Are unlikely correlations spurious?: Looking at lags and OS results in price-action based systems

On a recent post I described a global trading systems that sought to generate profitable historical results on the 4 Forex majors during the past 20 years. The rules for this system are however difficult to understand, with lagging relationships that go way into the past and in no way use information from the past few bars. For example the third rule for the strategy used a Close[156] with Close[173] comparison which appears difficult to interpret and rather spurious for anyone looking at this trading strategy. What would a price change happening 156 trading days ago have anything to do with the price change today? Specially after price might have moved in any given direction after 156 days? These type of correlations – which I call “unlikely” – make us think that a trading system is going to fail under OS testing conditions because our minds cannot grasp the possibility of such a relationship  being real, but is it real or not? Within today’s post I seek to go a little bit deeper into this matter, trying to show some evidence that depicts how a price action trading system’s lag correlates with out-of-sample results.

1-17-2014 9-20-58 AM

If I told you to trade a system that asked you to go long if the difference between the price of the last closed bar and the bar 25 days before was positive you probably wouldn’t think too long about what this strategy wanted to do or if there was anything spurious about this correlation. It is obvious to any experienced trader that this is a simple trend following strategy that attempts to benefit from short term market directionality. However what would happen if I told you to follow a system that goes long if the price difference between the close of bars 100 and 125 in the past was positive ? You would most likely cast a lot of doubt into this strategy. There seems to be no reasonable technical causality here, this system was most probably the result of data dredging and a spurious relationship that happened to exist in the past but has no possibility to succeed in the future. Is this actually true?

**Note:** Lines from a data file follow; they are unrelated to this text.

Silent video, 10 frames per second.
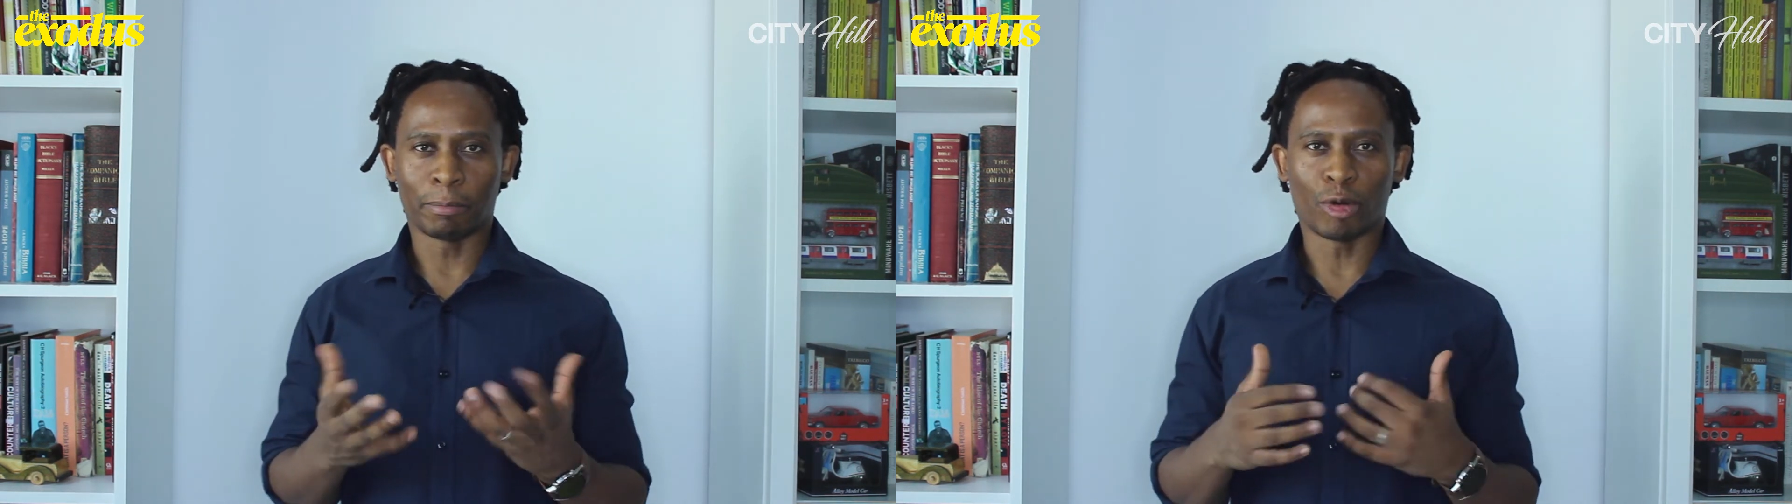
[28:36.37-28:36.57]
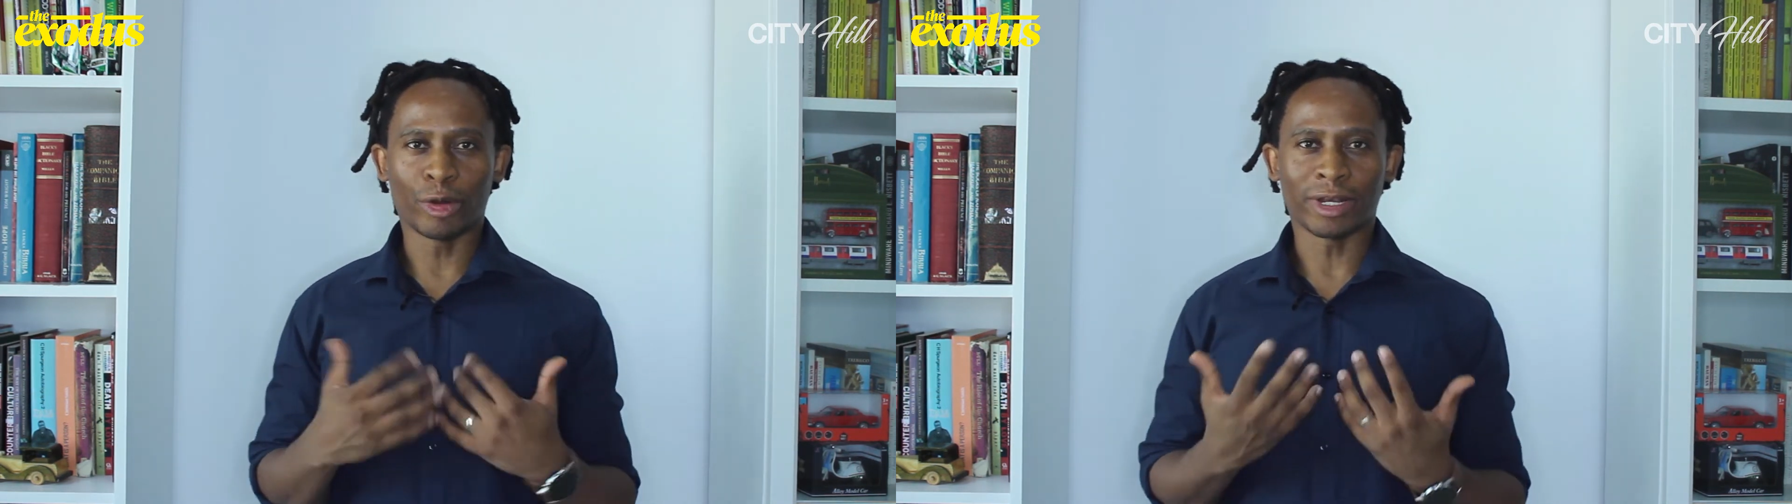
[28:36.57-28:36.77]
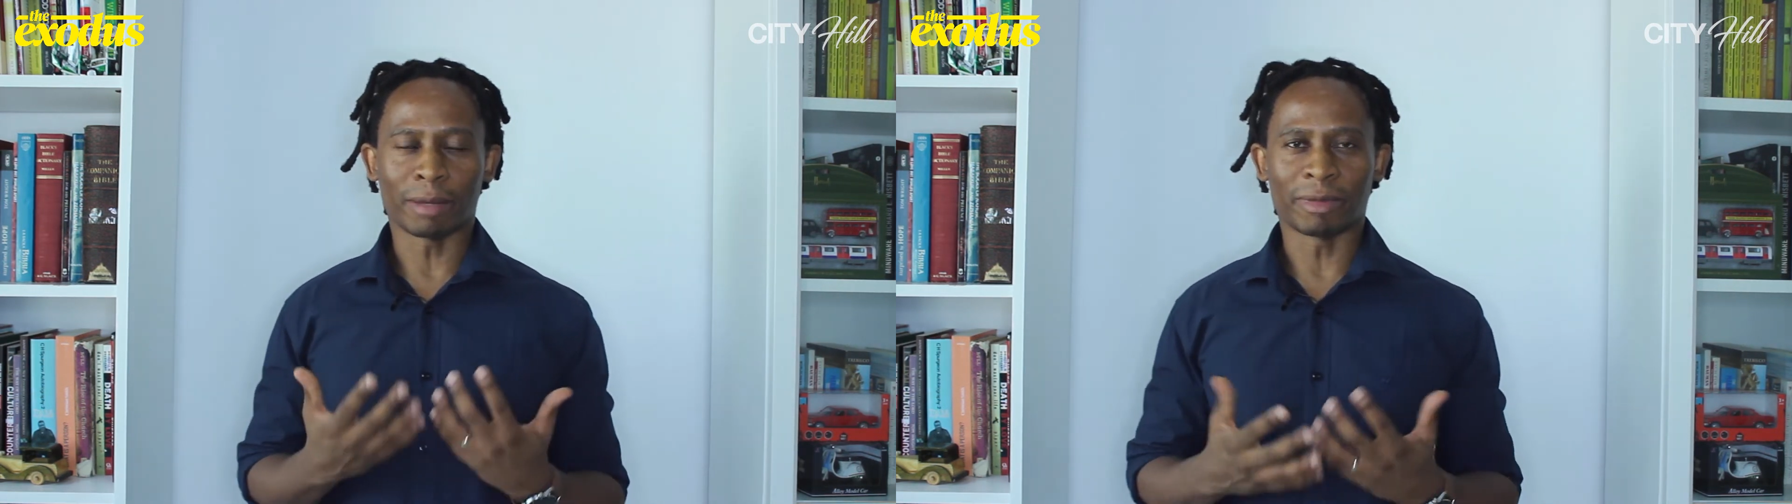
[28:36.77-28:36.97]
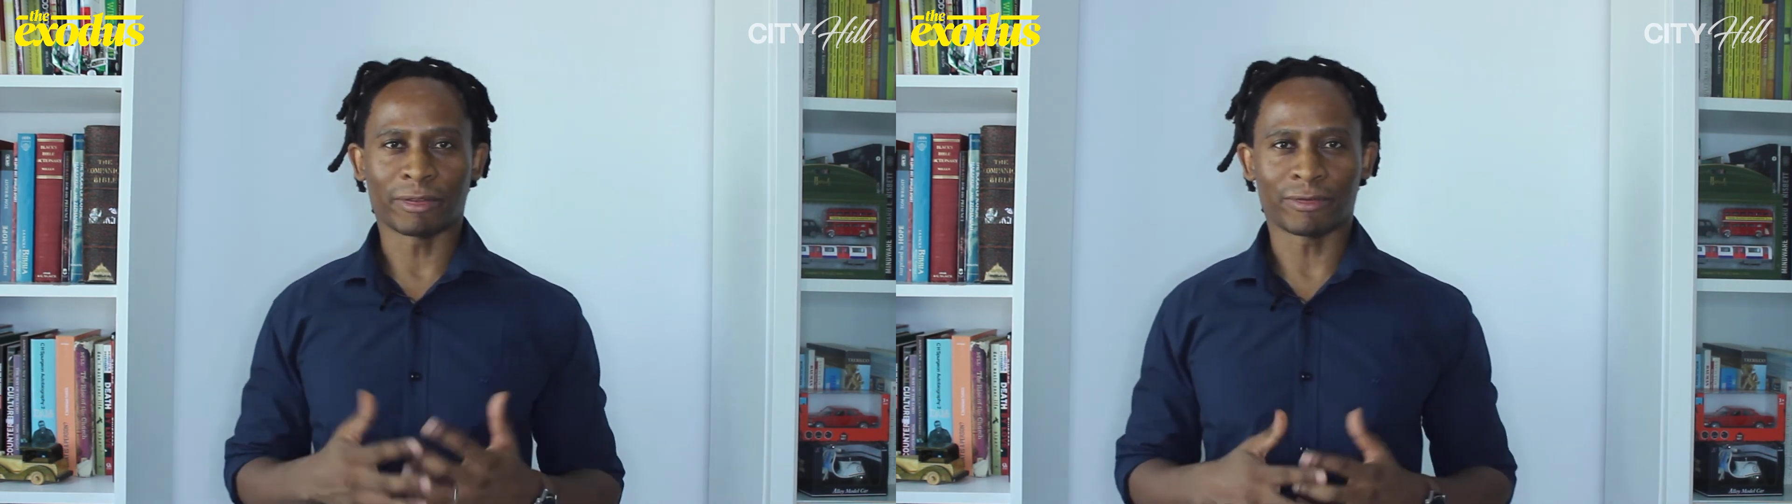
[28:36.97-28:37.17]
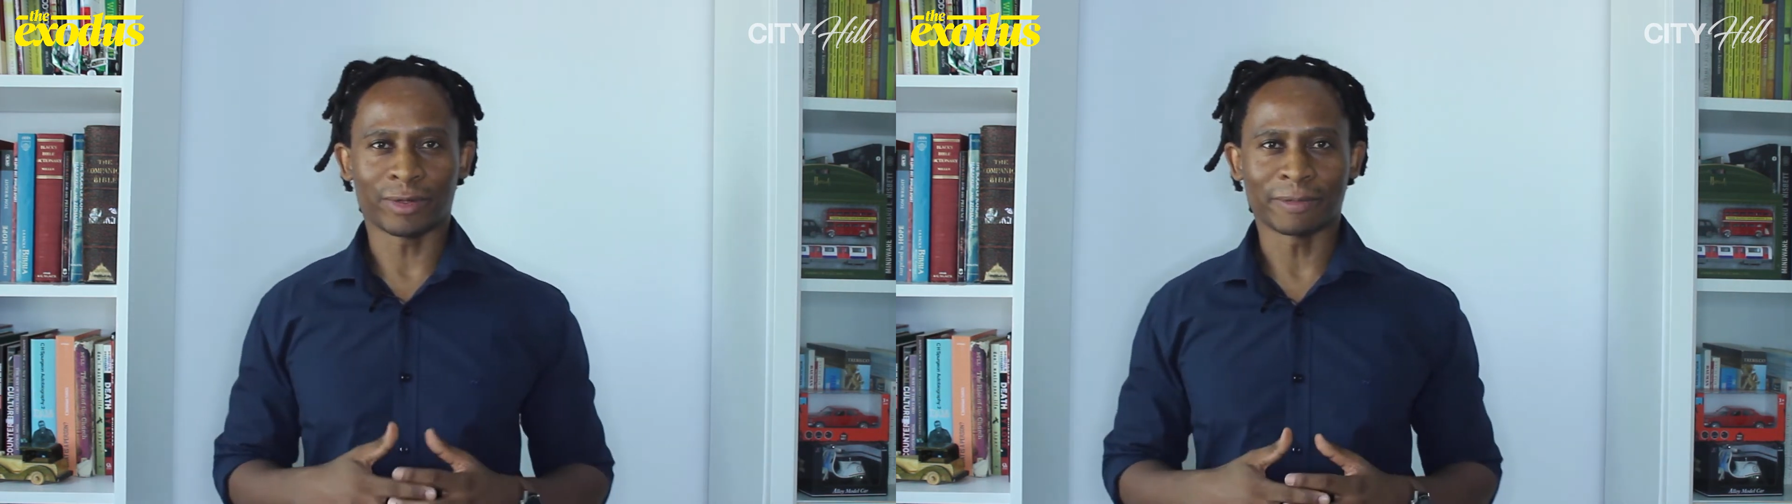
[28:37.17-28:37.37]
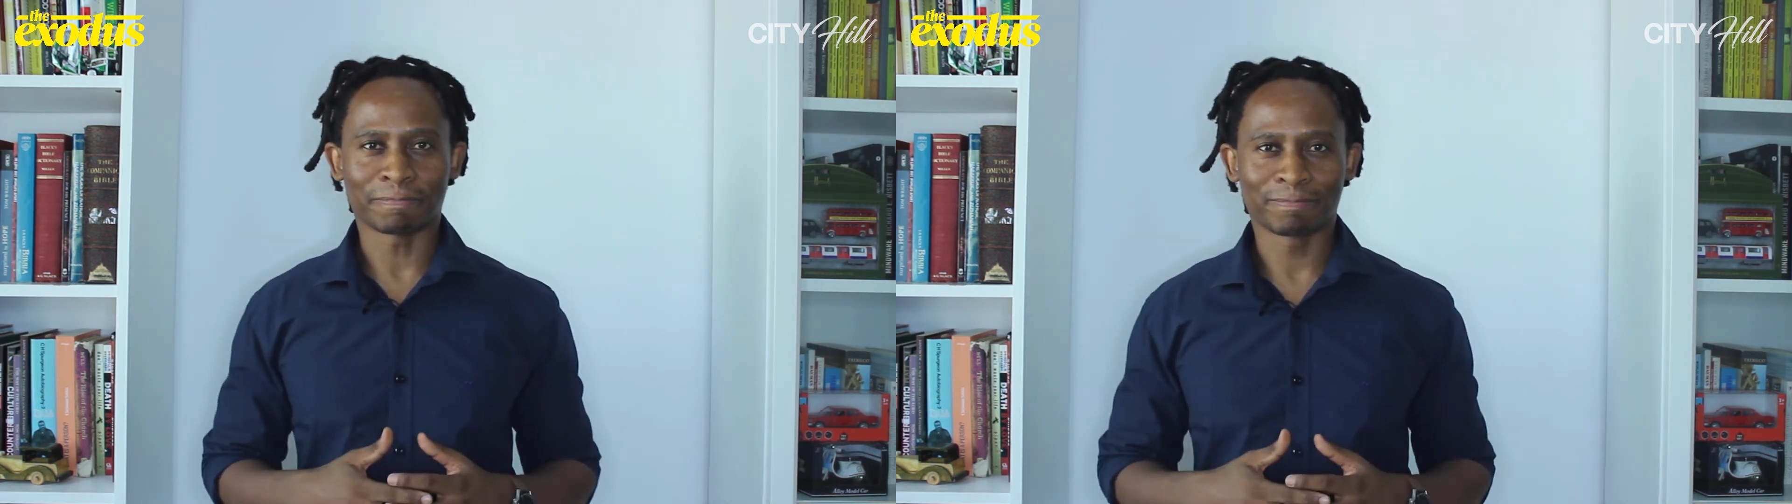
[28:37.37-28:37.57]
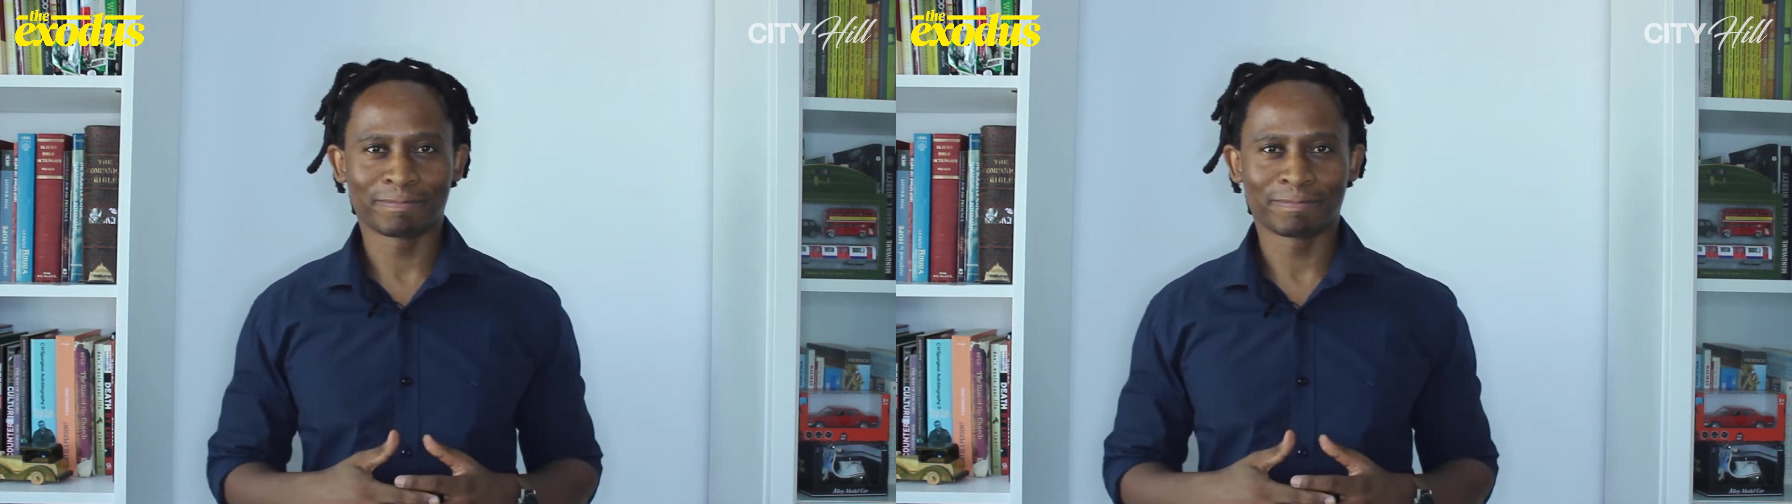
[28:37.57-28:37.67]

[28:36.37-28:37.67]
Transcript: point number three.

If lagging relationships tend to generate losing results – as longer lags would depict a higher probability for spurious correlations – then we should find a strong correlation between OS profitability and the lowest lag present within a trading strategy (1 rule systems). This would indicate that the longer in the past a relationship is found, the less relevant it is for current price action.  In order to test this out I generated 600 systems using randomly distributed 4000/1500 day in-sample/out-of-sample periods within 1986-2014 EUR/USD data (max lag = 300). The systems were created in order to comply with an in-sample R^2 value of 0.9 and a 10 trades/year requirement, making them linear systems (in non-compounding test) under in-sample conditions. I made the OS period 1500 days in order to give a chance for any spurious correlations to show loses (as they have a higher chance of being profitable by mere luck within a short OS test). After this I then looked at the lowest lag Vs out-of-sample results.

1-17-2014 8-31-47 AM

What we see here is that there is no clear-cut correlation between the lowest lag of a trading strategy and its out-of-sample results (R=-0.26). There are systems with very large lowest lags (+200) that still show OS profitable results – even the highest tested – while there are systems with very small lowest lags (using up to the last bar) that show unprofitable OS trading results.  However there is in fact some correlation between the lowest lag of a trading strategy and its OS performance. Beyond the 250 bar threshold, there are no correlations that actually turn out to be profitable in the OS. Price patterns that have lags that are so large are most probably spuriously correlated with price action (more rigorous testing would be needed to definitely conclude this), as their results correlate well with what is expected from a random variable (slowly losing money as a function of the spread). There is also an undeniably  larger probability to find losing strategies in the OS under larger lags, meaning that the risk of spurious correlations does increase to some degree with longer lag relationships. However it is also interesting to note that there are some long lags for which there seems to be clustering of profitable OS strategies.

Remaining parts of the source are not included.